From a082b78f8e180aef3b00bd26c79b71675e7fd201 Mon Sep 17 00:00:00 2001
From: th-kim0823
Date: Sat, 9 May 2026 15:46:04 +0900
Subject: [PATCH] fix(fb-33): address PR #124 round 1 review
- pipeline: refresh module docstring step 5 to reflect new cancel
semantics (RetrievalDone/Token/Final + LlmStreamAborted)
- wire schema: spell out refusal-path behavior in answer_event.v1
description (only retrieval_done emitted; no final)
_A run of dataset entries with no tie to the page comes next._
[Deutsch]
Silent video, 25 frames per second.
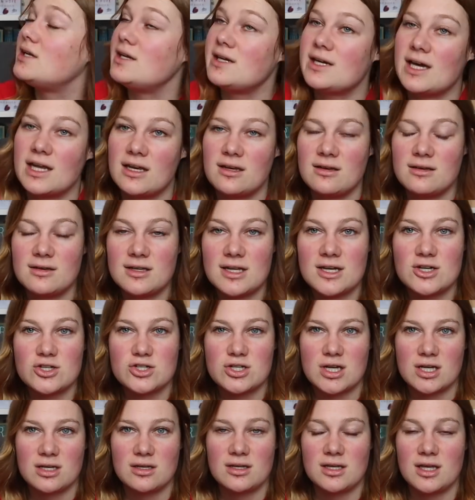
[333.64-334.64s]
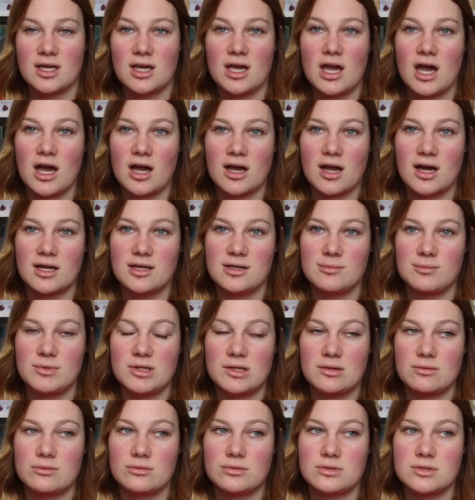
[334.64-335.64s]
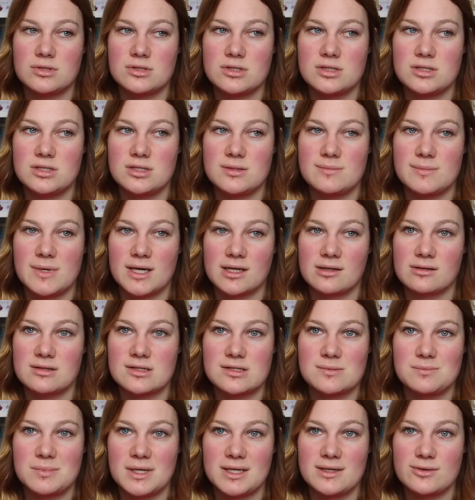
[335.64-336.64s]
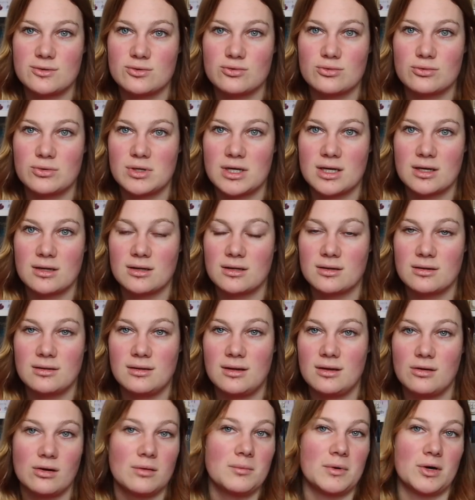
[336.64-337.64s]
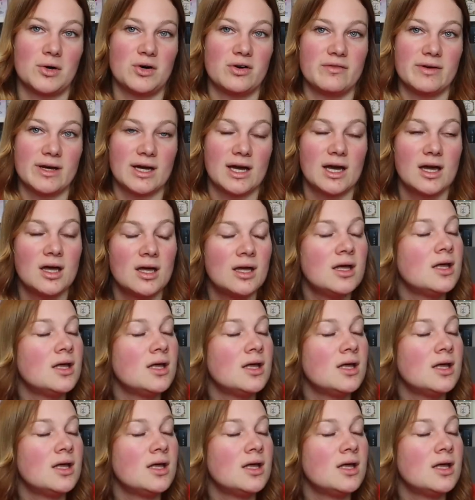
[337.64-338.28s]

Legenden der Schattenjägerakademie und die Magnus Bank Chroniken, die kommen auch weg.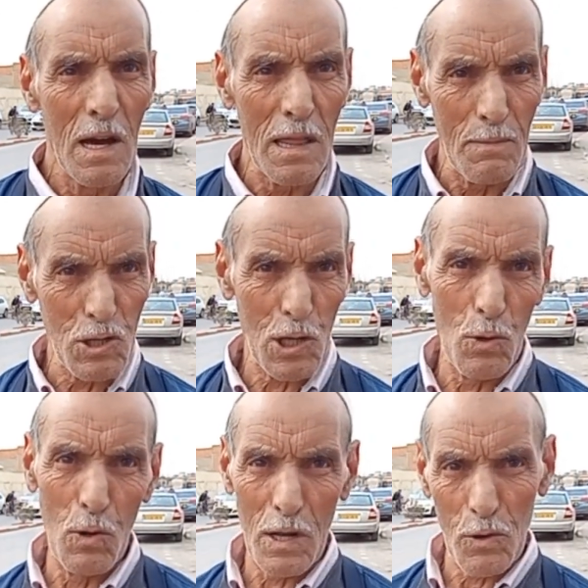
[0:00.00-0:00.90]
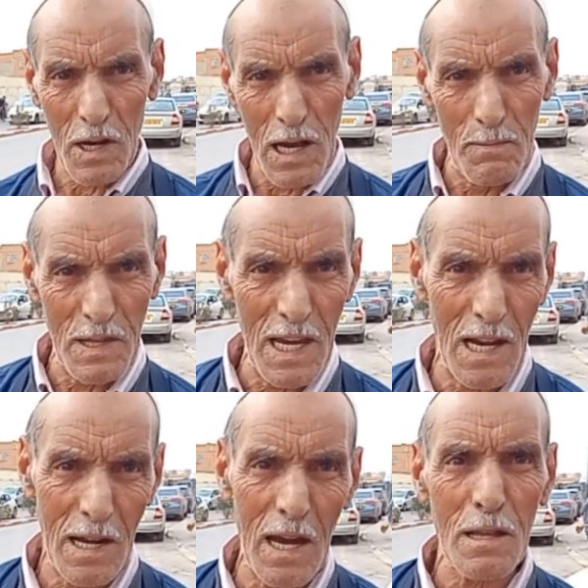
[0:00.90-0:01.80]
هذا ماشي دوار دوك راهي
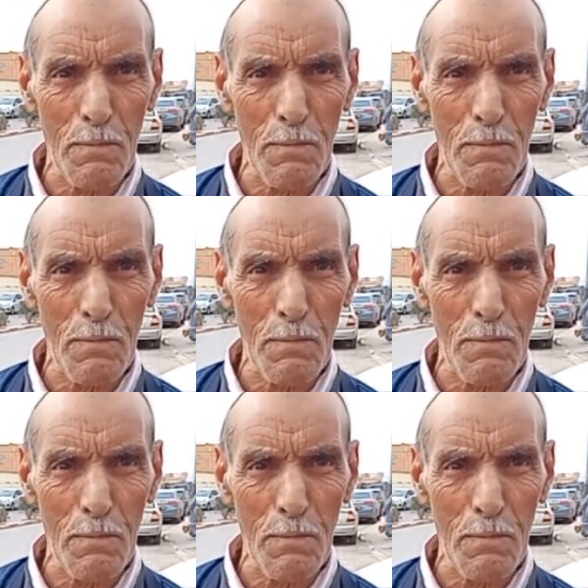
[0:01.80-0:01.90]
مدينه كانتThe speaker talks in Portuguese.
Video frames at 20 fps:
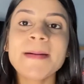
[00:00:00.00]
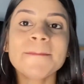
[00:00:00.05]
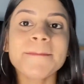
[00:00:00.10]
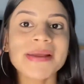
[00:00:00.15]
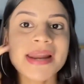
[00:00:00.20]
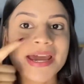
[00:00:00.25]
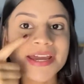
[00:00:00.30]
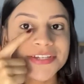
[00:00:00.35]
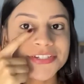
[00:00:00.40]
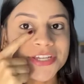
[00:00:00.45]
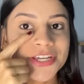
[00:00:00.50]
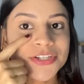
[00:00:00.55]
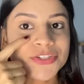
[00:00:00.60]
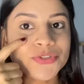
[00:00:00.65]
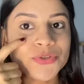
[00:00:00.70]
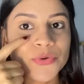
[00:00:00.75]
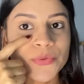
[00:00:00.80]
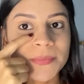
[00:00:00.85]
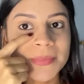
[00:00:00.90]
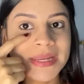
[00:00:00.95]
pra
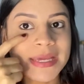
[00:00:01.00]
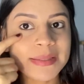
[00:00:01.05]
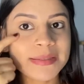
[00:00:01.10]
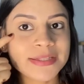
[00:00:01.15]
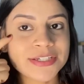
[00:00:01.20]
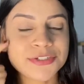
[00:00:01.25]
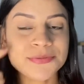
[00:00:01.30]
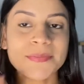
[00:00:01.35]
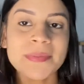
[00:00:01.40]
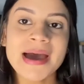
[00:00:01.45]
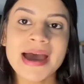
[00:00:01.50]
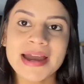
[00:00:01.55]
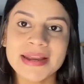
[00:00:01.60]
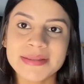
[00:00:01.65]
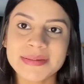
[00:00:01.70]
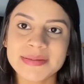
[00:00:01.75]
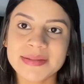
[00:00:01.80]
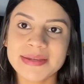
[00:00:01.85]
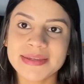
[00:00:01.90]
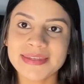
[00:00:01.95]
gente cobrir essas
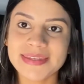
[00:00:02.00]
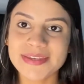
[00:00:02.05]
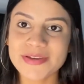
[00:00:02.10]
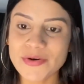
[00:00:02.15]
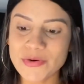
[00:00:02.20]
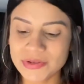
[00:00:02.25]
partes aqui,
- test: factual comment on relax_score_gate-using test corrected
- test: new Ollama-gated stream_score_gate_refusal_emits_only_retrieval_done
- test: new ask_emits_no_final_when_cancelled_mid_stream pinning
the no-Final invariant on cancel
- pipeline: large_enum_variant comment broadened to acknowledge
RetrievalDone.hits as the dominant per-emit cost
- HOTFIXES: log AskOpts.stream_sink internal API break per spec
contract policy
Co-Authored-By: Claude Opus 4.7 (1M context)
---
crates/kebab-cli/tests/wire_ask_stream.rs | 59 +++++++++++++-
crates/kebab-rag/src/pipeline.rs | 20 +++--
crates/kebab-rag/tests/streaming_events.rs | 86 ++++++++++++++++++++
docs/wire-schema/v1/answer_event.schema.json | 2 +-
tasks/HOTFIXES.md | 13 +++
5 files changed, 169 insertions(+), 11 deletions(-)
diff --git a/crates/kebab-cli/tests/wire_ask_stream.rs b/crates/kebab-cli/tests/wire_ask_stream.rs
index 4ba341b..98c995a 100644
--- a/crates/kebab-cli/tests/wire_ask_stream.rs
+++ b/crates/kebab-cli/tests/wire_ask_stream.rs
@@ -73,8 +73,12 @@ fn stream_emits_ndjson_events_on_stderr() {
}
// First event must be retrieval_done. Last must be final.
- // (If the LLM refused mid-stream we still expect the worker to
- // emit a Final event — the pipeline always closes the stream.)
+ // Note: this test only exercises the LLM-running path which always
+ // closes with `final`. score-gate / no-chunks refusal paths emit
+ // only `retrieval_done` and skip `final` — that's why the test uses
+ // `relax_score_gate()` above to force the LLM path. See
+ // `stream_score_gate_refusal_emits_only_retrieval_done` for the
+ // refusal-path coverage.
assert_eq!(
kinds.first().map(String::as_str),
Some("retrieval_done"),
@@ -184,3 +188,54 @@ fn stream_cancels_when_stderr_closes() {
// The load-bearing assertion is that wait() returned at all.
let _ = status;
}
+
+// p9-fb-33 (PR #124 round 1, item 4): score-gate refusal path —
+// thin doc + unrelated query trips the default 0.30 score gate
+// before the LLM runs. The pipeline emits only `retrieval_done`
+// on stderr (no `token`, no `final`); stdout still carries the
+// canonical `answer.v1` with `grounded=false`.
+#[test]
+#[ignore = "requires real Ollama on 127.0.0.1:11434"]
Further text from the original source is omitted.